BEIJING: China’s factory production plunged at the sharpest pace in 30 years in the first two months of the year as the fast-spreading coronavirus and strict containment measures severely disrupted the world’s second-largest economy.
Urban investment and retail sales also fell sharply and for the first time on record, reinforcing views that the epidemic may have cut China’s growth by half in the first quarter and that authorities will need to do more to restore growth.
Industrial output fell by a much larger-than-expected 13.5% in January-February from the same period a year earlier, data from the National Bureau of Statistics (NBS) showed on Monday. That was the weakest reading since January 1990 when Reuters records started, and a sharp reversal of the 6.9% growth in December. The median forecast of analysts polled by Reuters was for a rise of 1.5%, though estimates varied widely.
“Judging by the data, the shock to China’s economic activity from the coronavirus epidemic is greater than the global financial crisis,” said Zhang Yi, chief economist at Zhonghai Shengrong Capital Management.
“These data suggest a small contraction in the first-quarter economy is a high probability event. Government policies would need to be focused on preventing large-scale bankruptcies and unemployment.”
The dire batch of official economic data on Monday also showed a shocking declines in the retail and property sectors.
Fixed asset investment fell 24.5% year-on-year, dashing forecasts for a 2.8% rise and skidding from the 5.4% growth in the prior period. Private sector investment dived 26.4% from a year earlier.
Retail sales shrank 20.5% on-year, compared with a rise of 0.8% tipped by analysts and 8% growth in December as consumers shunned crowded places like shopping malls, restaurants and movie theatres.
China’s jobless rate rose to 6.2% in February, compared with 5.2% in December and the highest since the official records were published.
While officials say the epidemic’s peak in China had passed, analysts warn it could take months before the economy returns to normal. The fast spread of the virus around the world is also sparking fears of a global recession that would dampen demand for Chinese goods.
The NBS in a statement on Monday said the impact from the coronavirus epidemic is controllable and short-term and authorities would strengthen policy to restore economic and social order.
Mainland China has seen an overall drop in new coronavirus infections, but major cities such as Beijing and Shanghai continued to wrestle with cases involving infected travellers arriving from abroad, which could undermine China’s virus fighting efforts.

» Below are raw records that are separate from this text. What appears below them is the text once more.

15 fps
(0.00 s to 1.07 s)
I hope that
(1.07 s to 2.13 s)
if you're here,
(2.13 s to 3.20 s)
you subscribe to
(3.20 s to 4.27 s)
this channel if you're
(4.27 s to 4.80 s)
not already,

“While domestic conditions should improve slowly in the coming months, the mounting global disruption from the coronavirus will hold back the pace of recovery,” said Julian Evans-Pritchard, Senior China Economist at Capital Economics.
Prior to a significant deterioration in the virus, analysts had predicted a rapid V-shaped recovery for China’s economy, similar to that seen after the SARS epidemic in 2003-2004.
However, the outbreak escalated just as many businesses were closing for the long Lunar New Year holidays in late January, and widespread restrictions on transportation and personal travel, as well as mass quarantine, delayed their reopening for weeks.
Both exports and imports fell in the first two months from a year earlier, while slumping demand pushed factory prices back into deflation.
Factories may not be back to full output until April, some analysts estimate, and consumer confidence may take even longer to recover.
The pain in the industrial sector was also seen in China’s real estate market.
Property investment fell at its fastest pace on record while home prices stalled for the first time in nearly five years.
Despite those numbers, NBS spokesman Mao Shengyong said short-term policies to support the property market were not among the government’s broad swathe of stimulus options.
MORE SUPPORT MEASURES
Authorities have been ramping up support since the virus outbreak escalated, with most aimed at helping cash-starved companies stay afloat until conditions improve.
Other major global economies have more recently unleashed a wave of stimulus to prop up growth and ensure financial stability.
China’s central bank said on Friday it was cutting the amount of cash that banks must hold as reserves (RRR) for the second time this year, releasing another 550 billion yuan ($78.82 billion) to push down borrowing costs.
Mao from the NBS told reporters after the data release there is room for China to appropriately raise budget deficit ratio this year, and Beijing would expand effective investment to cope with the economic downward pressure.
China has cut several key interest rates since late January, and some analysts are expecting another reduction in its benchmark lending rate this week.
It has also urged lenders to extend cheap loans to the worst-hit firms and tolerate late payments, though analysts note that will likely saddle banks with more bad loans.
The government has also announced fiscal support measures, including more funding for the virus fight, tax waivers, cuts in social insurance fees and subsidies for firms.
“I’m worried about the small firms. The pressure of rent remains a problem and tax waivers don’t mean much, as there’s no revenues,” said Hua Changchun, chief economist at Guotai Junan Securities.
“If Q1 GDP growth turns negative, there would be huge pressure to achieve the full year target, unless we can have a 8%-10% of GDP growth in the second quarter.”